→ **ACTIVITY**:
The expected output is an exact restatement of all the records.

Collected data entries
+ + + + +

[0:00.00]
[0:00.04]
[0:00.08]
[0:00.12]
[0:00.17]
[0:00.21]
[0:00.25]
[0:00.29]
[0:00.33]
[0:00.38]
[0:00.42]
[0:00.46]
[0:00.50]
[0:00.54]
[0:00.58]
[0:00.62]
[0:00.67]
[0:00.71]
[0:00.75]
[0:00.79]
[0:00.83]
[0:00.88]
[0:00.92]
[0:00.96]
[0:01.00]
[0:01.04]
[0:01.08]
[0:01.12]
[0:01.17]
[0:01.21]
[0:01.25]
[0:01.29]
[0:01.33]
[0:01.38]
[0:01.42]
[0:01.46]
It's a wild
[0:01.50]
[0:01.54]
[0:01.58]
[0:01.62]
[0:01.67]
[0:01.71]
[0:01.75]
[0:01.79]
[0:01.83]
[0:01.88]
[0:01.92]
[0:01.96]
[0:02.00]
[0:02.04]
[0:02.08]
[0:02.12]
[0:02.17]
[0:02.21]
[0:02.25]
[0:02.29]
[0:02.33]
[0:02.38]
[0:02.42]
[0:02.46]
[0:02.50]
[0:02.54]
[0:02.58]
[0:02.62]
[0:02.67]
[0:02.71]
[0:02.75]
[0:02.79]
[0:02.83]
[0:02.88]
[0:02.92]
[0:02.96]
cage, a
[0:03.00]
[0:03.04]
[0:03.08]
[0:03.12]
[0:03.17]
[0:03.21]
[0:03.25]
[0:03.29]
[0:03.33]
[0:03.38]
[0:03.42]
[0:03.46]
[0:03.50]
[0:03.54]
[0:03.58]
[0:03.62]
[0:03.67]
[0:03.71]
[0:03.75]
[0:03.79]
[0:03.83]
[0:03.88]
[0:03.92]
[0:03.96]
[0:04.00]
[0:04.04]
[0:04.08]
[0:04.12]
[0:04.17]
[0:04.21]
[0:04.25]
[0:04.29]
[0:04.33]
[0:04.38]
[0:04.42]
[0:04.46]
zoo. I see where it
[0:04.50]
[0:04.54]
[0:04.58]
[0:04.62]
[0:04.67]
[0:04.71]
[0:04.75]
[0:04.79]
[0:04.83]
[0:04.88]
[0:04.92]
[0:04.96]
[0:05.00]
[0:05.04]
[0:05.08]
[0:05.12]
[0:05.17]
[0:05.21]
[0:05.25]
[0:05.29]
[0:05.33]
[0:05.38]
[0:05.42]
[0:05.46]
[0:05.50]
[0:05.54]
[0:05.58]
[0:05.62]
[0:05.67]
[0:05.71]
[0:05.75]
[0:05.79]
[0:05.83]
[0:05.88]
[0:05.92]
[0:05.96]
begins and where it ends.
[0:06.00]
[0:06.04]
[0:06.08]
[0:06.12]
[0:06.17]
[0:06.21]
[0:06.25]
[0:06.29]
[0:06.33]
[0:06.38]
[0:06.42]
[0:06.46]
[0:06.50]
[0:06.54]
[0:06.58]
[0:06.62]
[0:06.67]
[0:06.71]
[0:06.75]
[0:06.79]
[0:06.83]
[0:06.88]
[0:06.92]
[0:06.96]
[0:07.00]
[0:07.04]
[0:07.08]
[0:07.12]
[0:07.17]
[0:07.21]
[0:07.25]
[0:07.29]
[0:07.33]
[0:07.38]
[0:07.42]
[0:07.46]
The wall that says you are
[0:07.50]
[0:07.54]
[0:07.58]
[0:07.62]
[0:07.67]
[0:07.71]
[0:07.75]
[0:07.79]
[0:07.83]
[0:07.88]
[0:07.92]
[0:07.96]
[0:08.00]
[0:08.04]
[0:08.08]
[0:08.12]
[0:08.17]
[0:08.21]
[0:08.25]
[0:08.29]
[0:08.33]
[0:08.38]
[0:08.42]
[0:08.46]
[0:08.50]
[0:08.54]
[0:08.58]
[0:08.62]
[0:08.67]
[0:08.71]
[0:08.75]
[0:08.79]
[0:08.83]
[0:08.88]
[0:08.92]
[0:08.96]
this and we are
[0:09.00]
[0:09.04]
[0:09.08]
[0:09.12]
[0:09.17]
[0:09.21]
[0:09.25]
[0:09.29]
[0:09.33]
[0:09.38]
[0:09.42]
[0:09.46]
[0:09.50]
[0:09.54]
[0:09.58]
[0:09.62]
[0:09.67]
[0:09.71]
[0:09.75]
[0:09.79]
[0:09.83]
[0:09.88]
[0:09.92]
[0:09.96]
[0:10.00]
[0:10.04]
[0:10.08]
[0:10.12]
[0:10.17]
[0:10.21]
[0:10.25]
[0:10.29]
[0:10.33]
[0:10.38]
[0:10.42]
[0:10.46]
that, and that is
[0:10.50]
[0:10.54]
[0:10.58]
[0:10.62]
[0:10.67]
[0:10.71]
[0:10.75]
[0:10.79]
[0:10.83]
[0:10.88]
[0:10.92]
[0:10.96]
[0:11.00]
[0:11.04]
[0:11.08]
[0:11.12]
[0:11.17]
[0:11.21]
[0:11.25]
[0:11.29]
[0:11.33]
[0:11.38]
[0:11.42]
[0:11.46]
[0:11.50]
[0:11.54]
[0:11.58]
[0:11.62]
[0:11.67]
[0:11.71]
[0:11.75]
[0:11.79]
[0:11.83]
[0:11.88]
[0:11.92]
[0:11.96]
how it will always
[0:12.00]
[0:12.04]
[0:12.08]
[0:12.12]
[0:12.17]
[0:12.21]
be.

+ + + + +

→ **SOLUTION FOR THIS PROBLEM**:
[0:00.00]
[0:00.04]
[0:00.08]
[0:00.12]
[0:00.17]
[0:00.21]
[0:00.25]
[0:00.29]
[0:00.33]
[0:00.38]
[0:00.42]
[0:00.46]
[0:00.50]
[0:00.54]
[0:00.58]
[0:00.62]
[0:00.67]
[0:00.71]
[0:00.75]
[0:00.79]
[0:00.83]
[0:00.88]
[0:00.92]
[0:00.96]
[0:01.00]
[0:01.04]
[0:01.08]
[0:01.12]
[0:01.17]
[0:01.21]
[0:01.25]
[0:01.29]
[0:01.33]
[0:01.38]
[0:01.42]
[0:01.46]
It's a wild
[0:01.50]
[0:01.54]
[0:01.58]
[0:01.62]
[0:01.67]
[0:01.71]
[0:01.75]
[0:01.79]
[0:01.83]
[0:01.88]
[0:01.92]
[0:01.96]
[0:02.00]
[0:02.04]
[0:02.08]
[0:02.12]
[0:02.17]
[0:02.21]
[0:02.25]
[0:02.29]
[0:02.33]
[0:02.38]
[0:02.42]
[0:02.46]
[0:02.50]
[0:02.54]
[0:02.58]
[0:02.62]
[0:02.67]
[0:02.71]
[0:02.75]
[0:02.79]
[0:02.83]
[0:02.88]
[0:02.92]
[0:02.96]
cage, a
[0:03.00]
[0:03.04]
[0:03.08]
[0:03.12]
[0:03.17]
[0:03.21]
[0:03.25]
[0:03.29]
[0:03.33]
[0:03.38]
[0:03.42]
[0:03.46]
[0:03.50]
[0:03.54]
[0:03.58]
[0:03.62]
[0:03.67]
[0:03.71]
[0:03.75]
[0:03.79]
[0:03.83]
[0:03.88]
[0:03.92]
[0:03.96]
[0:04.00]
[0:04.04]
[0:04.08]
[0:04.12]
[0:04.17]
[0:04.21]
[0:04.25]
[0:04.29]
[0:04.33]
[0:04.38]
[0:04.42]
[0:04.46]
zoo. I see where it
[0:04.50]
[0:04.54]
[0:04.58]
[0:04.62]
[0:04.67]
[0:04.71]
[0:04.75]
[0:04.79]
[0:04.83]
[0:04.88]
[0:04.92]
[0:04.96]
[0:05.00]
[0:05.04]
[0:05.08]
[0:05.12]
[0:05.17]
[0:05.21]
[0:05.25]
[0:05.29]
[0:05.33]
[0:05.38]
[0:05.42]
[0:05.46]
[0:05.50]
[0:05.54]
[0:05.58]
[0:05.62]
[0:05.67]
[0:05.71]
[0:05.75]
[0:05.79]
[0:05.83]
[0:05.88]
[0:05.92]
[0:05.96]
begins and where it ends.
[0:06.00]
[0:06.04]
[0:06.08]
[0:06.12]
[0:06.17]
[0:06.21]
[0:06.25]
[0:06.29]
[0:06.33]
[0:06.38]
[0:06.42]
[0:06.46]
[0:06.50]
[0:06.54]
[0:06.58]
[0:06.62]
[0:06.67]
[0:06.71]
[0:06.75]
[0:06.79]
[0:06.83]
[0:06.88]
[0:06.92]
[0:06.96]
[0:07.00]
[0:07.04]
[0:07.08]
[0:07.12]
[0:07.17]
[0:07.21]
[0:07.25]
[0:07.29]
[0:07.33]
[0:07.38]
[0:07.42]
[0:07.46]
The wall that says you are
[0:07.50]
[0:07.54]
[0:07.58]
[0:07.62]
[0:07.67]
[0:07.71]
[0:07.75]
[0:07.79]
[0:07.83]
[0:07.88]
[0:07.92]
[0:07.96]
[0:08.00]
[0:08.04]
[0:08.08]
[0:08.12]
[0:08.17]
[0:08.21]
[0:08.25]
[0:08.29]
[0:08.33]
[0:08.38]
[0:08.42]
[0:08.46]
[0:08.50]
[0:08.54]
[0:08.58]
[0:08.62]
[0:08.67]
[0:08.71]
[0:08.75]
[0:08.79]
[0:08.83]
[0:08.88]
[0:08.92]
[0:08.96]
this and we are
[0:09.00]
[0:09.04]
[0:09.08]
[0:09.12]
[0:09.17]
[0:09.21]
[0:09.25]
[0:09.29]
[0:09.33]
[0:09.38]
[0:09.42]
[0:09.46]
[0:09.50]
[0:09.54]
[0:09.58]
[0:09.62]
[0:09.67]
[0:09.71]
[0:09.75]
[0:09.79]
[0:09.83]
[0:09.88]
[0:09.92]
[0:09.96]
[0:10.00]
[0:10.04]
[0:10.08]
[0:10.12]
[0:10.17]
[0:10.21]
[0:10.25]
[0:10.29]
[0:10.33]
[0:10.38]
[0:10.42]
[0:10.46]
that, and that is
[0:10.50]
[0:10.54]
[0:10.58]
[0:10.62]
[0:10.67]
[0:10.71]
[0:10.75]
[0:10.79]
[0:10.83]
[0:10.88]
[0:10.92]
[0:10.96]
[0:11.00]
[0:11.04]
[0:11.08]
[0:11.12]
[0:11.17]
[0:11.21]
[0:11.25]
[0:11.29]
[0:11.33]
[0:11.38]
[0:11.42]
[0:11.46]
[0:11.50]
[0:11.54]
[0:11.58]
[0:11.62]
[0:11.67]
[0:11.71]
[0:11.75]
[0:11.79]
[0:11.83]
[0:11.88]
[0:11.92]
[0:11.96]
how it will always
[0:12.00]
[0:12.04]
[0:12.08]
[0:12.12]
[0:12.17]
[0:12.21]
be.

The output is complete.